Stored data:

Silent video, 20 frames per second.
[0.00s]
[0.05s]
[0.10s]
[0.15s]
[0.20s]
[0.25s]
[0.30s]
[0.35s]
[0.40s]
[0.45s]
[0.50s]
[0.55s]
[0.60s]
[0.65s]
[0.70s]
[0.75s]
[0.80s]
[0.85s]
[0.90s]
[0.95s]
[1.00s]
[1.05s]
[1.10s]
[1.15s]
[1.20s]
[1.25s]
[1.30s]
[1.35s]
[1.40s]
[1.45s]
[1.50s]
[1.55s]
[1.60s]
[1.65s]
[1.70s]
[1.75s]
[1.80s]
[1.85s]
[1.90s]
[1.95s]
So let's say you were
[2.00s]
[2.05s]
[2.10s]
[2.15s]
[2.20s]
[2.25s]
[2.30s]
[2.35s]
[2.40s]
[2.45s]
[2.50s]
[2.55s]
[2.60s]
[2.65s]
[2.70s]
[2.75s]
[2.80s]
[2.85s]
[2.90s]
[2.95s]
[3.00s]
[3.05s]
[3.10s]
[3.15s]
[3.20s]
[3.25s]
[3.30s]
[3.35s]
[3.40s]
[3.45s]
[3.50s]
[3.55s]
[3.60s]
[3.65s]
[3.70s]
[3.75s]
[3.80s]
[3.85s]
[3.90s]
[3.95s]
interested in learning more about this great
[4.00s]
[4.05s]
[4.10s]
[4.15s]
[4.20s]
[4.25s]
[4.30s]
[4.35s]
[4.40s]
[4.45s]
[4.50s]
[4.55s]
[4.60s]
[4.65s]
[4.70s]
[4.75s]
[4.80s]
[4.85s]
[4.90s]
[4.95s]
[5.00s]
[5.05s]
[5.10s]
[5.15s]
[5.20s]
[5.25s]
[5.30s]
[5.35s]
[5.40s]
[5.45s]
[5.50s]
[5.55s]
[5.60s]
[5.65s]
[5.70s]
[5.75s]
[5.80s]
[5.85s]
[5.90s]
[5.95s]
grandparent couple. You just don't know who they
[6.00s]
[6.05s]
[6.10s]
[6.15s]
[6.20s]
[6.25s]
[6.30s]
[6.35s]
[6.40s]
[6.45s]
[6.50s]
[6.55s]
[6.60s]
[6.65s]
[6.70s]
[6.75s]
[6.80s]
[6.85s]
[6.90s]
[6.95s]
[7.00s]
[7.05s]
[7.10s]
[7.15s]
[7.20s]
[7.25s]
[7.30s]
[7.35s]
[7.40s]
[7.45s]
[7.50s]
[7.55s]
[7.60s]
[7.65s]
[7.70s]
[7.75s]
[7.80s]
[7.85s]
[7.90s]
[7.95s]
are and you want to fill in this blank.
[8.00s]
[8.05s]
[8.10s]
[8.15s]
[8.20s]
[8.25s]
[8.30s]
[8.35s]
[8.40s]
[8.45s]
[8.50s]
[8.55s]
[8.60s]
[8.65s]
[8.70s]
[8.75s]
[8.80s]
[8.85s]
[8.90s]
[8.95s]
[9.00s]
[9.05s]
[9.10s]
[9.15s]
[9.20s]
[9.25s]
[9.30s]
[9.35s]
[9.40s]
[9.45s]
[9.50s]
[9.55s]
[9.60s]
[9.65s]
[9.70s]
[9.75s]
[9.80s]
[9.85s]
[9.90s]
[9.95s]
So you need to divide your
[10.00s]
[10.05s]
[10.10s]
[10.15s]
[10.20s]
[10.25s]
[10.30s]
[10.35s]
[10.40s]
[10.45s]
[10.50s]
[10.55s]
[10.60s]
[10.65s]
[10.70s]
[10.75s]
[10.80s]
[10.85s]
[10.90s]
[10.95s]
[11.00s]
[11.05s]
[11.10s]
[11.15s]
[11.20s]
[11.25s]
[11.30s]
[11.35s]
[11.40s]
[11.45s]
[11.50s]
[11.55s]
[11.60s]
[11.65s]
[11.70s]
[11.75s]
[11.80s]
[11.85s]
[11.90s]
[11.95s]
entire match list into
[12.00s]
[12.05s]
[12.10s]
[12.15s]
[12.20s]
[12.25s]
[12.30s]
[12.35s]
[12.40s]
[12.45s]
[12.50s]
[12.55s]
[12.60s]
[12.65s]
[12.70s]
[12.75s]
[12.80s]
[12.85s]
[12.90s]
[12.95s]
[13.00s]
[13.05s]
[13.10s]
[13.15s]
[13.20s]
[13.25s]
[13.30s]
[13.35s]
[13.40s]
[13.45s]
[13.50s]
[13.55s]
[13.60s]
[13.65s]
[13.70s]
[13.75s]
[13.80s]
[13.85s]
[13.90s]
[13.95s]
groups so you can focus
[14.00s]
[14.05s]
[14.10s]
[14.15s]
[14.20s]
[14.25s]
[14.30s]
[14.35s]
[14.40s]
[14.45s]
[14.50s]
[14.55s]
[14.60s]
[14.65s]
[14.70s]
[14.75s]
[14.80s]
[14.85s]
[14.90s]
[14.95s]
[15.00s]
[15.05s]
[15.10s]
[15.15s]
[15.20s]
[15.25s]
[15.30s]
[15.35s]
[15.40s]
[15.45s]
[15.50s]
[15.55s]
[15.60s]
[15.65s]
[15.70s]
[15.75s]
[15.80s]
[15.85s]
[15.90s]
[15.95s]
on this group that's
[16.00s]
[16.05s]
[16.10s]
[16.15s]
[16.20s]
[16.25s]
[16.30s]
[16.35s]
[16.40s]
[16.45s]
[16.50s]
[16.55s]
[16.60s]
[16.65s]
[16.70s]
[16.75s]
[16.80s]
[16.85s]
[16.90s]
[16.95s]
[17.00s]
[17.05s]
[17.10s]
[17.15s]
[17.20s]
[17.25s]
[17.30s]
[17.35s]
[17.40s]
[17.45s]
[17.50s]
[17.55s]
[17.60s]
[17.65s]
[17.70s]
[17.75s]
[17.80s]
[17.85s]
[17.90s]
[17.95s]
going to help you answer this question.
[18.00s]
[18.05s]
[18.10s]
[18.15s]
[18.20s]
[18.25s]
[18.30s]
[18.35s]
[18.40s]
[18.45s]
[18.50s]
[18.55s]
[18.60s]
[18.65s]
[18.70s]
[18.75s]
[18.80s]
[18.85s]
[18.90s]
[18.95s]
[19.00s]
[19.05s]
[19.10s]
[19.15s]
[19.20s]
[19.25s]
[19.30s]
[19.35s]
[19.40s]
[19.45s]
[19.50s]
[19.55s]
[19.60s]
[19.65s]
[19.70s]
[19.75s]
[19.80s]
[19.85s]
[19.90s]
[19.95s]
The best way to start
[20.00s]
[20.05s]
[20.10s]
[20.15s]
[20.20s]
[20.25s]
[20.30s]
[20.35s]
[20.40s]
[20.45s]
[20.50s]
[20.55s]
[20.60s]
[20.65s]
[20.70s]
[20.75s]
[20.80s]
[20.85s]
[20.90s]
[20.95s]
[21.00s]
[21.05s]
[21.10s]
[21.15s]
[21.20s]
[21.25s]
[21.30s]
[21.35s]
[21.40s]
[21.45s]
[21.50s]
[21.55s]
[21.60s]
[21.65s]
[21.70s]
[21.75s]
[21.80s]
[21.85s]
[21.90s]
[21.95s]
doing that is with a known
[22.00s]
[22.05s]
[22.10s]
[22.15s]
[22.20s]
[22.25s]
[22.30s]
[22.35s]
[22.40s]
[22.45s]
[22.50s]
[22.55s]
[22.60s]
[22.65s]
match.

Work task
Exactly reproduce every record.

Answer to this task
Silent video, 20 frames per second.
[0.00s]
[0.05s]
[0.10s]
[0.15s]
[0.20s]
[0.25s]
[0.30s]
[0.35s]
[0.40s]
[0.45s]
[0.50s]
[0.55s]
[0.60s]
[0.65s]
[0.70s]
[0.75s]
[0.80s]
[0.85s]
[0.90s]
[0.95s]
[1.00s]
[1.05s]
[1.10s]
[1.15s]
[1.20s]
[1.25s]
[1.30s]
[1.35s]
[1.40s]
[1.45s]
[1.50s]
[1.55s]
[1.60s]
[1.65s]
[1.70s]
[1.75s]
[1.80s]
[1.85s]
[1.90s]
[1.95s]
So let's say you were
[2.00s]
[2.05s]
[2.10s]
[2.15s]
[2.20s]
[2.25s]
[2.30s]
[2.35s]
[2.40s]
[2.45s]
[2.50s]
[2.55s]
[2.60s]
[2.65s]
[2.70s]
[2.75s]
[2.80s]
[2.85s]
[2.90s]
[2.95s]
[3.00s]
[3.05s]
[3.10s]
[3.15s]
[3.20s]
[3.25s]
[3.30s]
[3.35s]
[3.40s]
[3.45s]
[3.50s]
[3.55s]
[3.60s]
[3.65s]
[3.70s]
[3.75s]
[3.80s]
[3.85s]
[3.90s]
[3.95s]
interested in learning more about this great
[4.00s]
[4.05s]
[4.10s]
[4.15s]
[4.20s]
[4.25s]
[4.30s]
[4.35s]
[4.40s]
[4.45s]
[4.50s]
[4.55s]
[4.60s]
[4.65s]
[4.70s]
[4.75s]
[4.80s]
[4.85s]
[4.90s]
[4.95s]
[5.00s]
[5.05s]
[5.10s]
[5.15s]
[5.20s]
[5.25s]
[5.30s]
[5.35s]
[5.40s]
[5.45s]
[5.50s]
[5.55s]
[5.60s]
[5.65s]
[5.70s]
[5.75s]
[5.80s]
[5.85s]
[5.90s]
[5.95s]
grandparent couple. You just don't know who they
[6.00s]
[6.05s]
[6.10s]
[6.15s]
[6.20s]
[6.25s]
[6.30s]
[6.35s]
[6.40s]
[6.45s]
[6.50s]
[6.55s]
[6.60s]
[6.65s]
[6.70s]
[6.75s]
[6.80s]
[6.85s]
[6.90s]
[6.95s]
[7.00s]
[7.05s]
[7.10s]
[7.15s]
[7.20s]
[7.25s]
[7.30s]
[7.35s]
[7.40s]
[7.45s]
[7.50s]
[7.55s]
[7.60s]
[7.65s]
[7.70s]
[7.75s]
[7.80s]
[7.85s]
[7.90s]
[7.95s]
are and you want to fill in this blank.
[8.00s]
[8.05s]
[8.10s]
[8.15s]
[8.20s]
[8.25s]
[8.30s]
[8.35s]
[8.40s]
[8.45s]
[8.50s]
[8.55s]
[8.60s]
[8.65s]
[8.70s]
[8.75s]
[8.80s]
[8.85s]
[8.90s]
[8.95s]
[9.00s]
[9.05s]
[9.10s]
[9.15s]
[9.20s]
[9.25s]
[9.30s]
[9.35s]
[9.40s]
[9.45s]
[9.50s]
[9.55s]
[9.60s]
[9.65s]
[9.70s]
[9.75s]
[9.80s]
[9.85s]
[9.90s]
[9.95s]
So you need to divide your
[10.00s]
[10.05s]
[10.10s]
[10.15s]
[10.20s]
[10.25s]
[10.30s]
[10.35s]
[10.40s]
[10.45s]
[10.50s]
[10.55s]
[10.60s]
[10.65s]
[10.70s]
[10.75s]
[10.80s]
[10.85s]
[10.90s]
[10.95s]
[11.00s]
[11.05s]
[11.10s]
[11.15s]
[11.20s]
[11.25s]
[11.30s]
[11.35s]
[11.40s]
[11.45s]
[11.50s]
[11.55s]
[11.60s]
[11.65s]
[11.70s]
[11.75s]
[11.80s]
[11.85s]
[11.90s]
[11.95s]
entire match list into
[12.00s]
[12.05s]
[12.10s]
[12.15s]
[12.20s]
[12.25s]
[12.30s]
[12.35s]
[12.40s]
[12.45s]
[12.50s]
[12.55s]
[12.60s]
[12.65s]
[12.70s]
[12.75s]
[12.80s]
[12.85s]
[12.90s]
[12.95s]
[13.00s]
[13.05s]
[13.10s]
[13.15s]
[13.20s]
[13.25s]
[13.30s]
[13.35s]
[13.40s]
[13.45s]
[13.50s]
[13.55s]
[13.60s]
[13.65s]
[13.70s]
[13.75s]
[13.80s]
[13.85s]
[13.90s]
[13.95s]
groups so you can focus
[14.00s]
[14.05s]
[14.10s]
[14.15s]
[14.20s]
[14.25s]
[14.30s]
[14.35s]
[14.40s]
[14.45s]
[14.50s]
[14.55s]
[14.60s]
[14.65s]
[14.70s]
[14.75s]
[14.80s]
[14.85s]
[14.90s]
[14.95s]
[15.00s]
[15.05s]
[15.10s]
[15.15s]
[15.20s]
[15.25s]
[15.30s]
[15.35s]
[15.40s]
[15.45s]
[15.50s]
[15.55s]
[15.60s]
[15.65s]
[15.70s]
[15.75s]
[15.80s]
[15.85s]
[15.90s]
[15.95s]
on this group that's
[16.00s]
[16.05s]
[16.10s]
[16.15s]
[16.20s]
[16.25s]
[16.30s]
[16.35s]
[16.40s]
[16.45s]
[16.50s]
[16.55s]
[16.60s]
[16.65s]
[16.70s]
[16.75s]
[16.80s]
[16.85s]
[16.90s]
[16.95s]
[17.00s]
[17.05s]
[17.10s]
[17.15s]
[17.20s]
[17.25s]
[17.30s]
[17.35s]
[17.40s]
[17.45s]
[17.50s]
[17.55s]
[17.60s]
[17.65s]
[17.70s]
[17.75s]
[17.80s]
[17.85s]
[17.90s]
[17.95s]
going to help you answer this question.
[18.00s]
[18.05s]
[18.10s]
[18.15s]
[18.20s]
[18.25s]
[18.30s]
[18.35s]
[18.40s]
[18.45s]
[18.50s]
[18.55s]
[18.60s]
[18.65s]
[18.70s]
[18.75s]
[18.80s]
[18.85s]
[18.90s]
[18.95s]
[19.00s]
[19.05s]
[19.10s]
[19.15s]
[19.20s]
[19.25s]
[19.30s]
[19.35s]
[19.40s]
[19.45s]
[19.50s]
[19.55s]
[19.60s]
[19.65s]
[19.70s]
[19.75s]
[19.80s]
[19.85s]
[19.90s]
[19.95s]
The best way to start
[20.00s]
[20.05s]
[20.10s]
[20.15s]
[20.20s]
[20.25s]
[20.30s]
[20.35s]
[20.40s]
[20.45s]
[20.50s]
[20.55s]
[20.60s]
[20.65s]
[20.70s]
[20.75s]
[20.80s]
[20.85s]
[20.90s]
[20.95s]
[21.00s]
[21.05s]
[21.10s]
[21.15s]
[21.20s]
[21.25s]
[21.30s]
[21.35s]
[21.40s]
[21.45s]
[21.50s]
[21.55s]
[21.60s]
[21.65s]
[21.70s]
[21.75s]
[21.80s]
[21.85s]
[21.90s]
[21.95s]
doing that is with a known
[22.00s]
[22.05s]
[22.10s]
[22.15s]
[22.20s]
[22.25s]
[22.30s]
[22.35s]
[22.40s]
[22.45s]
[22.50s]
[22.55s]
[22.60s]
[22.65s]
match.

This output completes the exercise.